Austria’s new government has decided to halt family reunification for asylum seekers.
On March 26 the council of ministers voted in favour of a law that would allow government to temporarily suspend the right for registered refugees to fly in family members from their country of origin to Austria.
The law will be put to parliament in April where it is expected to pass with the votes of the ruling three-party coalition of Conservatives (ÖVP), Social Democratic Party (SPÖ) and Liberals (Neos). The suspension of family reunification could then take effect starting in May 2025.
From then on refugees will still be able to apply for family reunification but their applications will not be processed.
Previously, the government had informed the European Commission of its intentions on March 5. The right to family reunification is inscribed in the European Union’s Family Reunification Directive.
Austria’s leadership argued that the country’s social system was overly burdened by asylum seekers. “We are at the end of our tether here and that is why we are pressing the stop button,” integration minister Claudia Plakolm said after the council meeting.
Austria’s school system is under particular stress due to high number of illiterate refugees, Plakolm continued.
There have been several worrying reports from schools, especially in the capital of Vienna.
According to the Austrian Integration Fund, 52 per cent of pupils in Vienna did not speak German as their first language, with the number reaching almost 75 per cent in some districts.
In a survey by a Vienna teachers’ union, one-in-two teachers reported that more than half their students could not understand or speak German sufficiently.
The government, though, has stepped back from ending family reunification indefinitely – as promised by the ÖVP during its campaign ahead of the September 2024 election. The break has been introduced only temporarily and is set to expire in September, 2026.
The right-wing Freedom Party (FPÖ) has accused the government of creating only the illusion of stemming the flow of refugees.
“The trick of delaying the processing time for applications for family reunification will have no effect whatsoever,” said FPÖ general secretary Michael Schnedlitz on March 26.

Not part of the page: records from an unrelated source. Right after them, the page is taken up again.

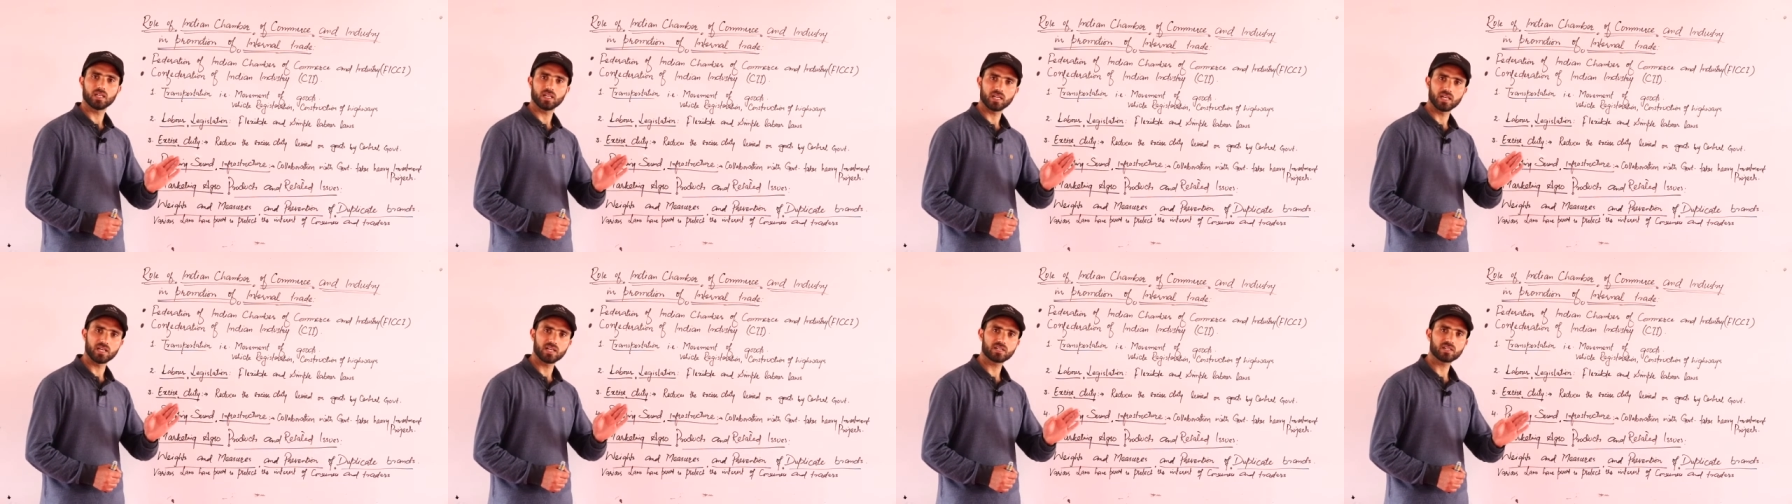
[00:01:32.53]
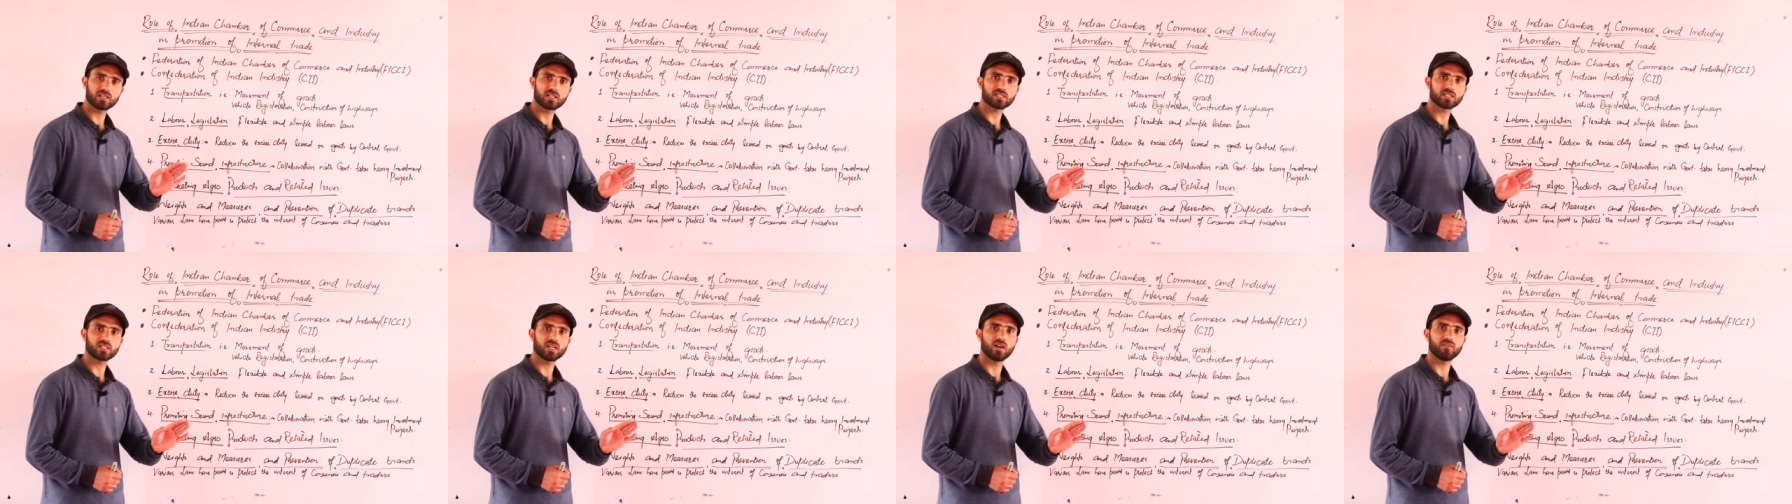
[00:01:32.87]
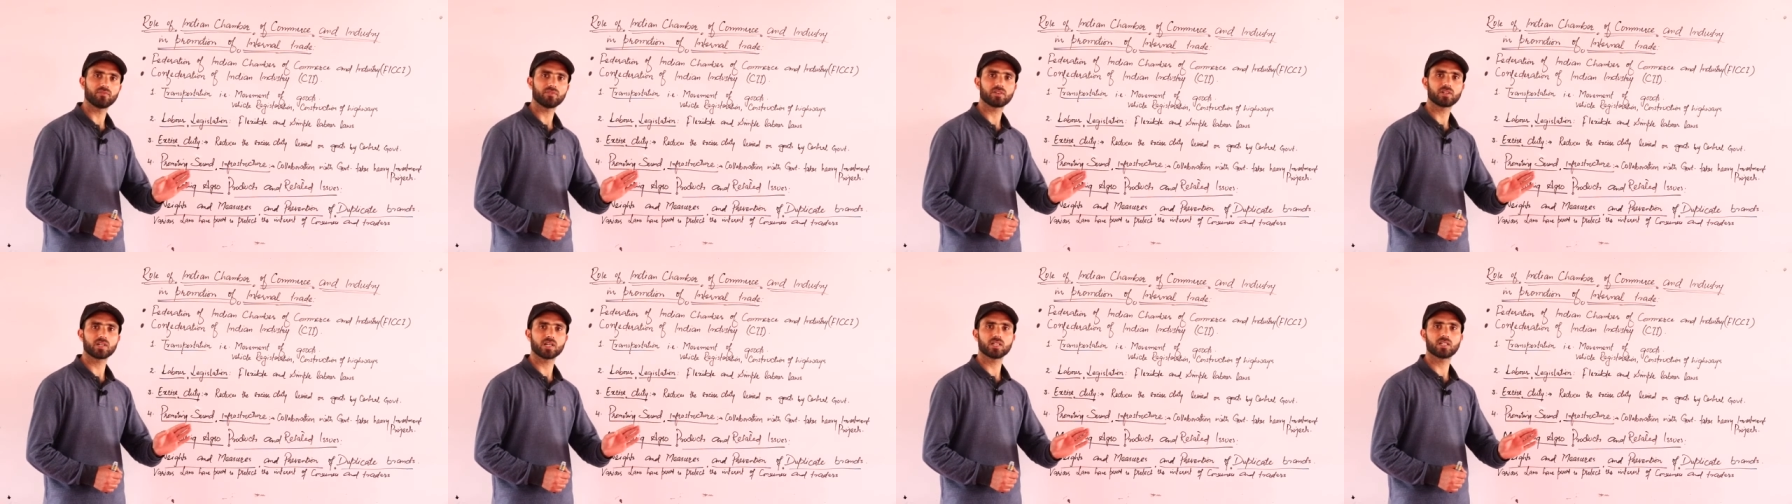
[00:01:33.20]
इंटरेस्ट
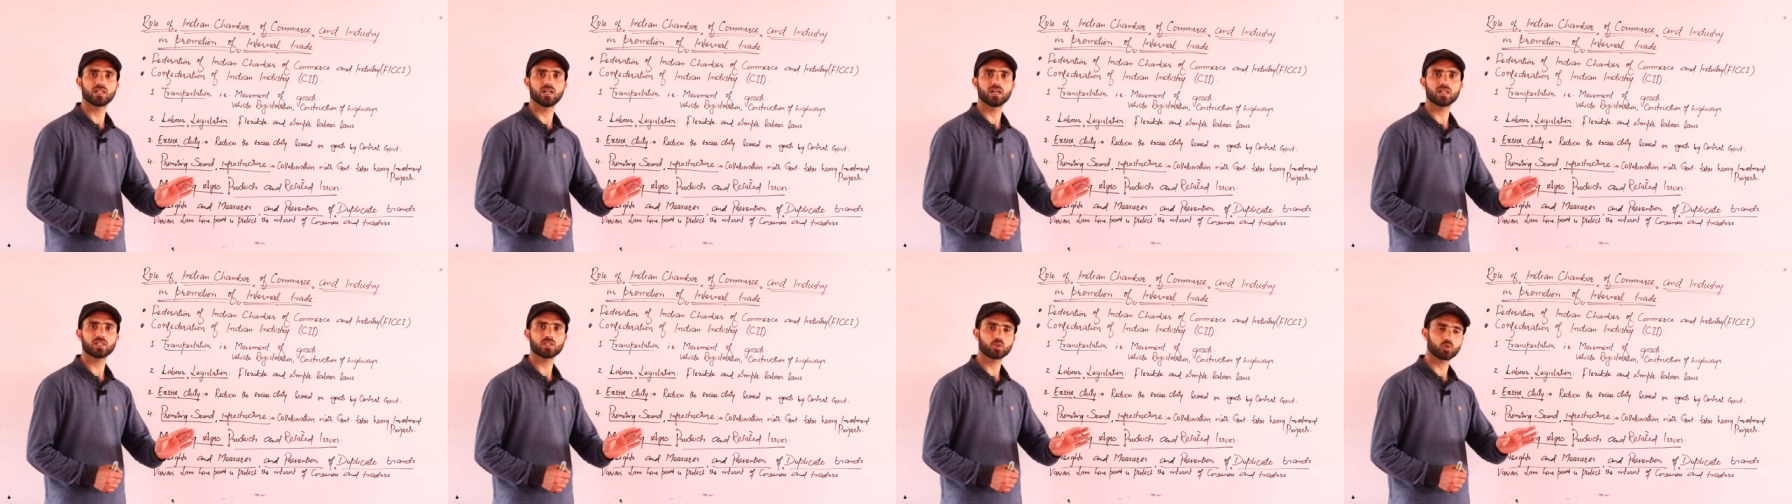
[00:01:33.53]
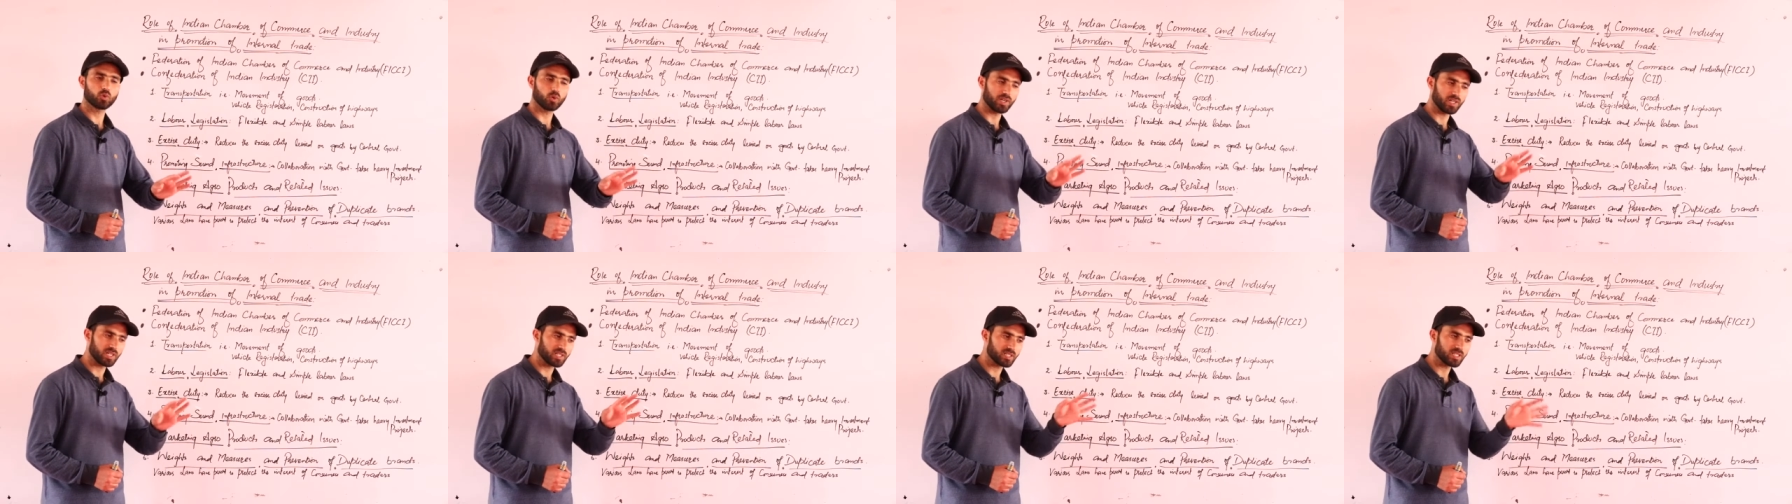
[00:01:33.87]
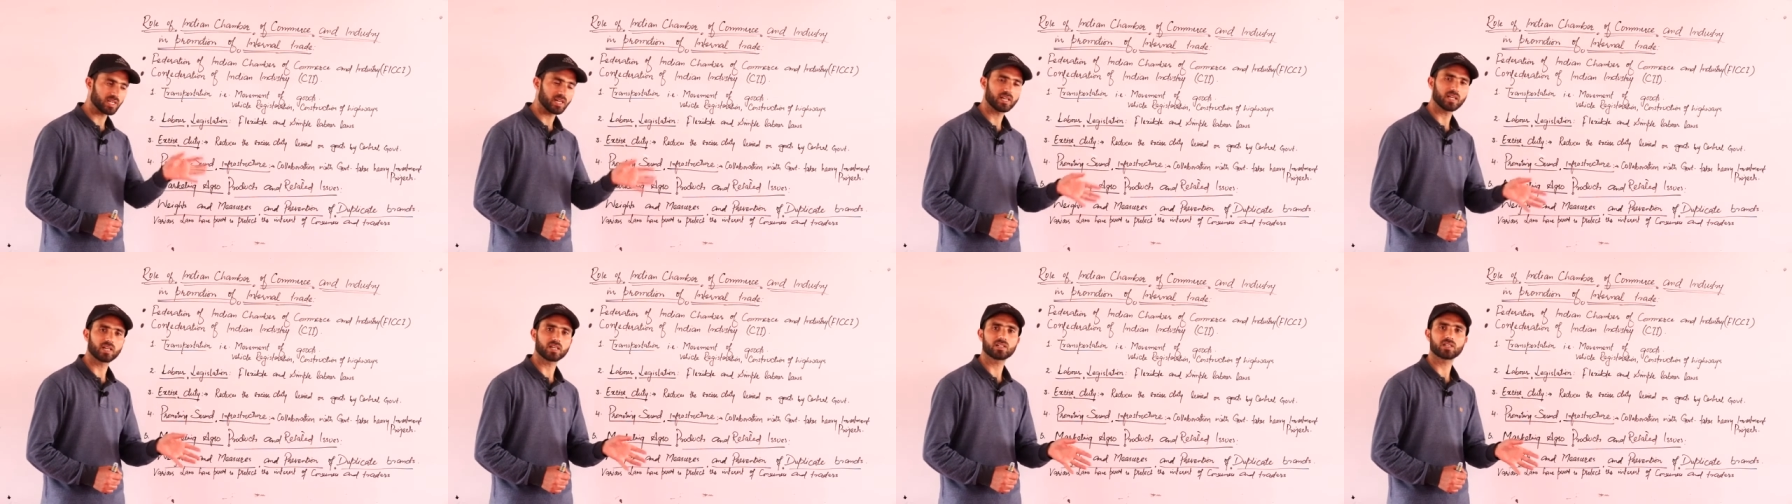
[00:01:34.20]
ऑफ ट्रेडर्स जो
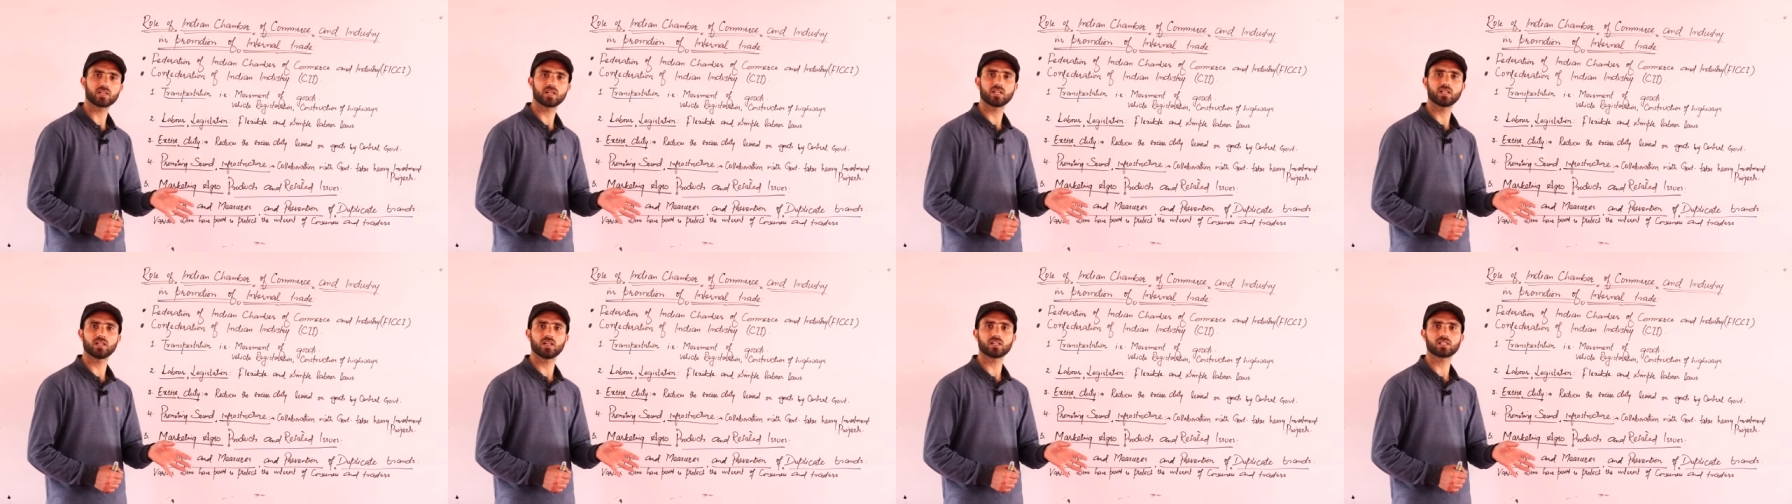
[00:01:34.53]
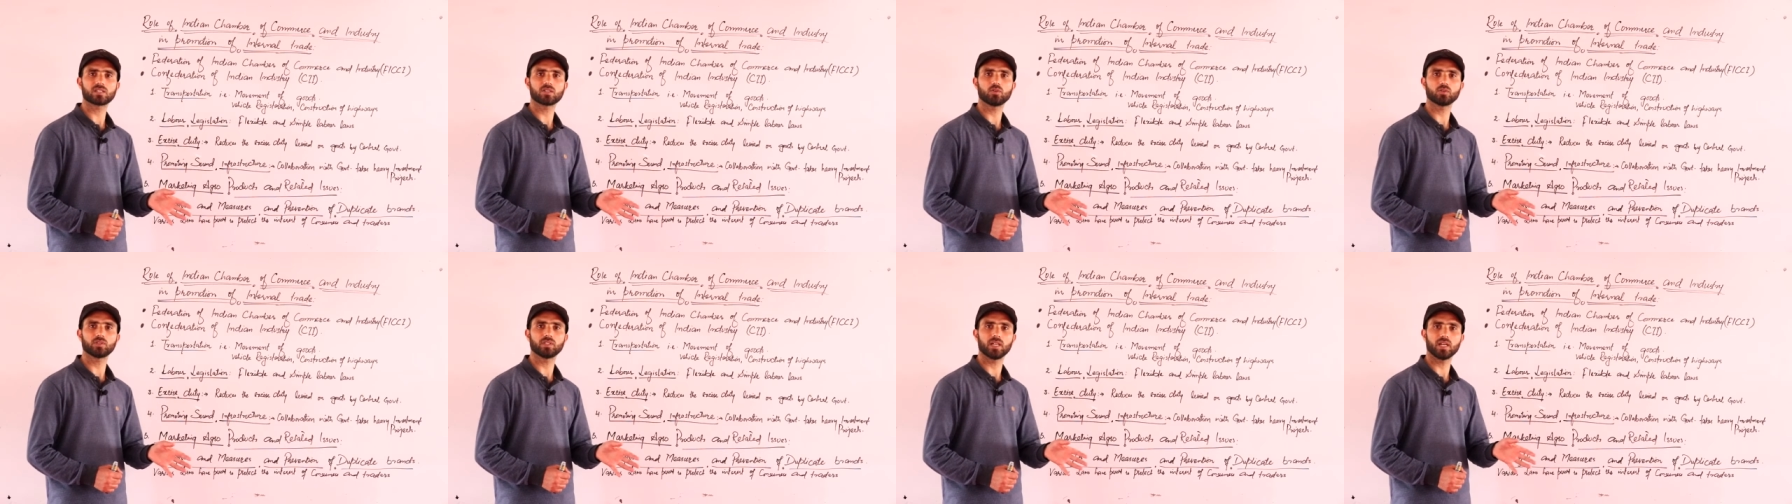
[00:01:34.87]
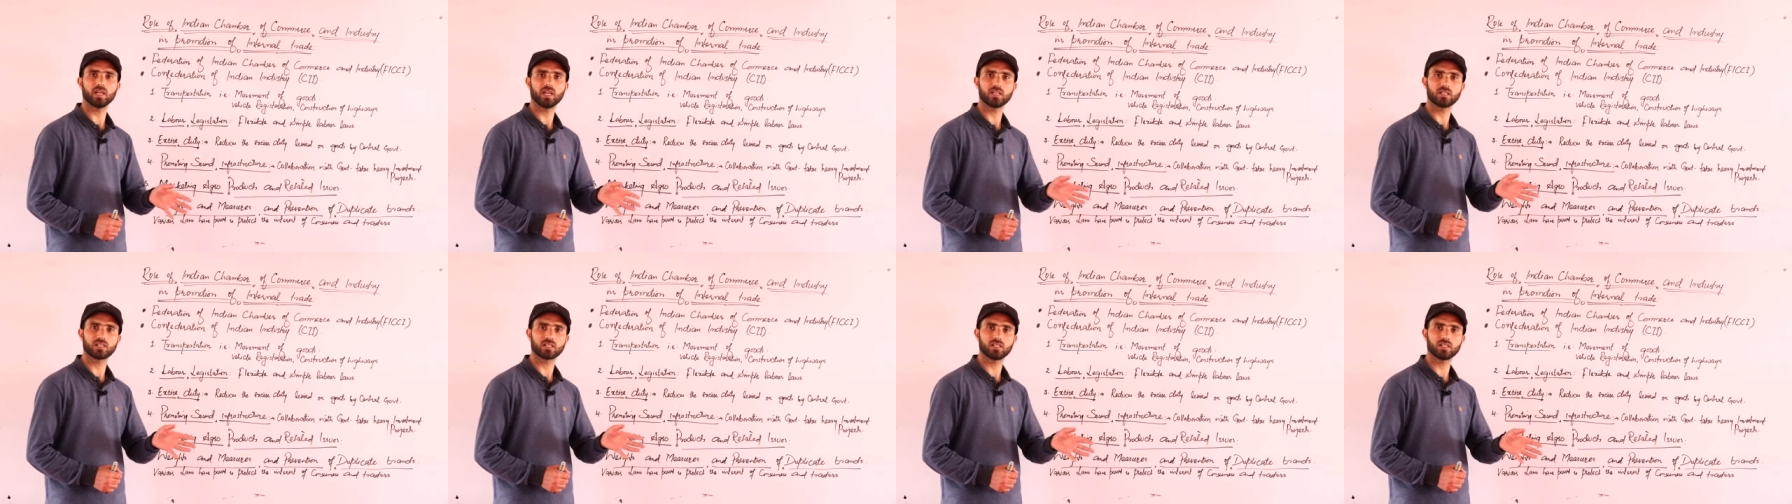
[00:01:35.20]
इनसाइडर ट्रेडर्स होते
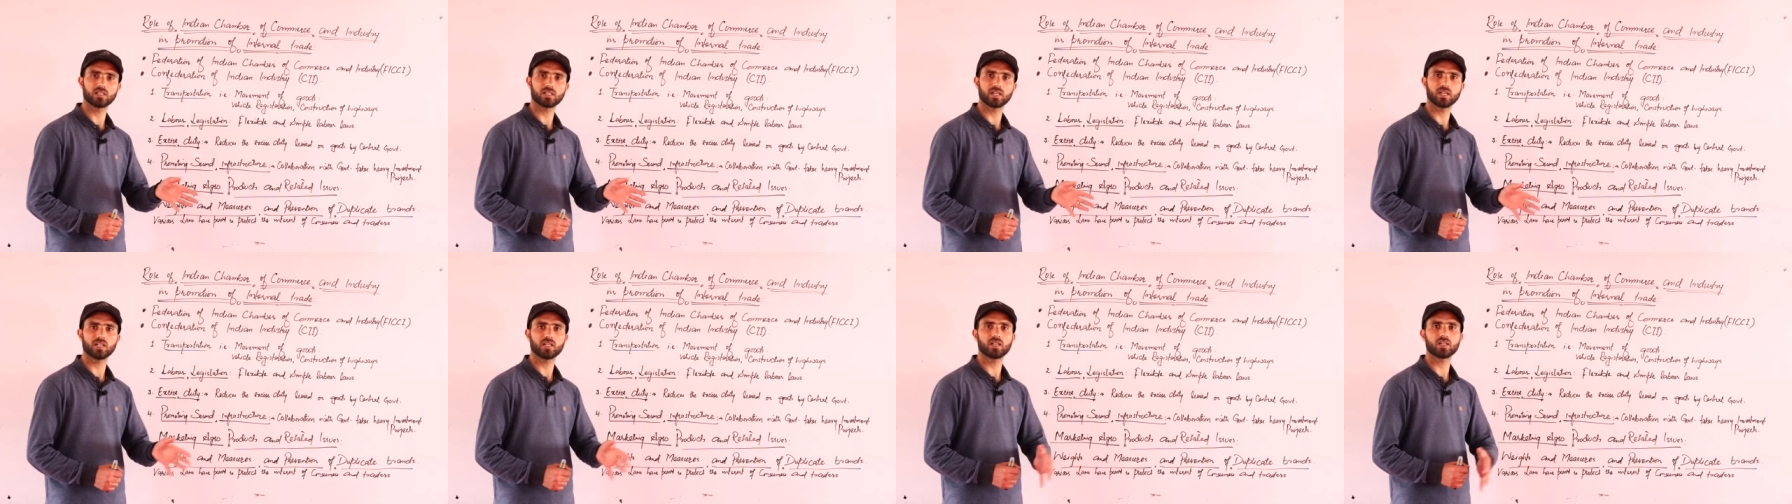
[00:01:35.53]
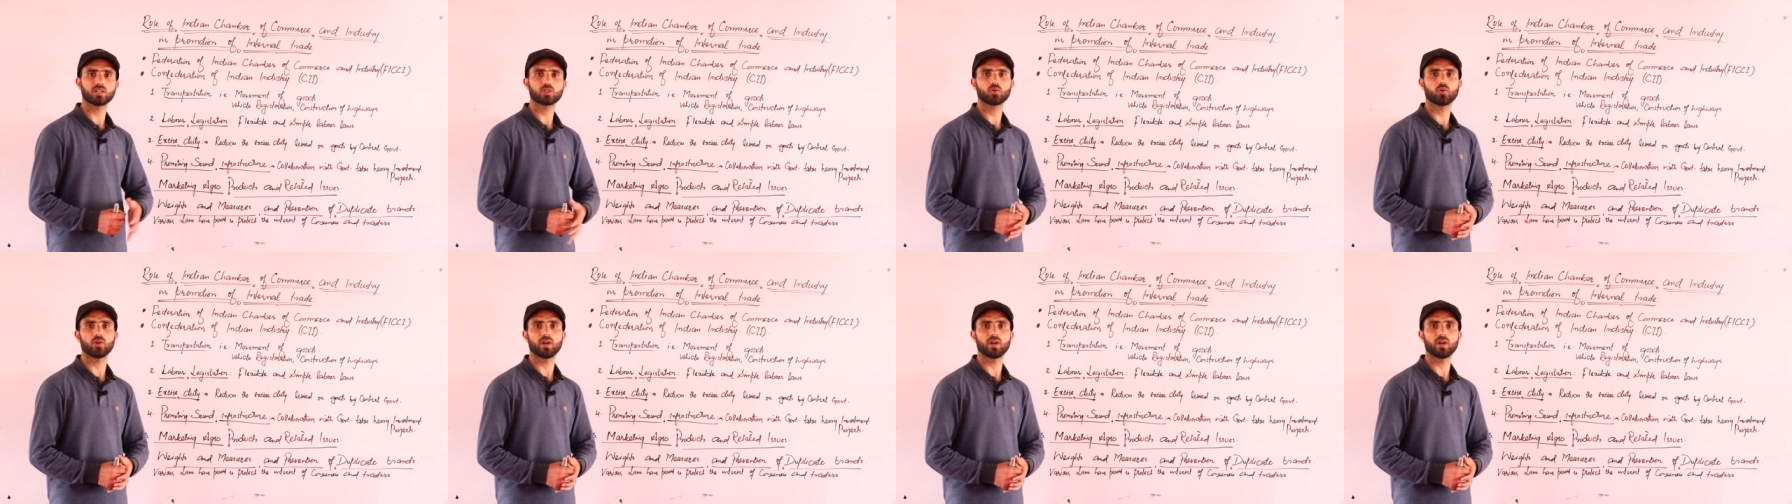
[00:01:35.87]
हैं इंटरनल ट्रेडर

As the law was set to expire at the end of September, 2026, there would also be a new wave of immigration up to that time, when all the applications will have to be processed, Schnedlitz continued.
Moreover, he said, according to the new law, reunifications might still take place during the suspension if they were “imperative” under the right to private and family life of the European Convention of Human Rights – a loophole Schnedlitz forecast would be widely used.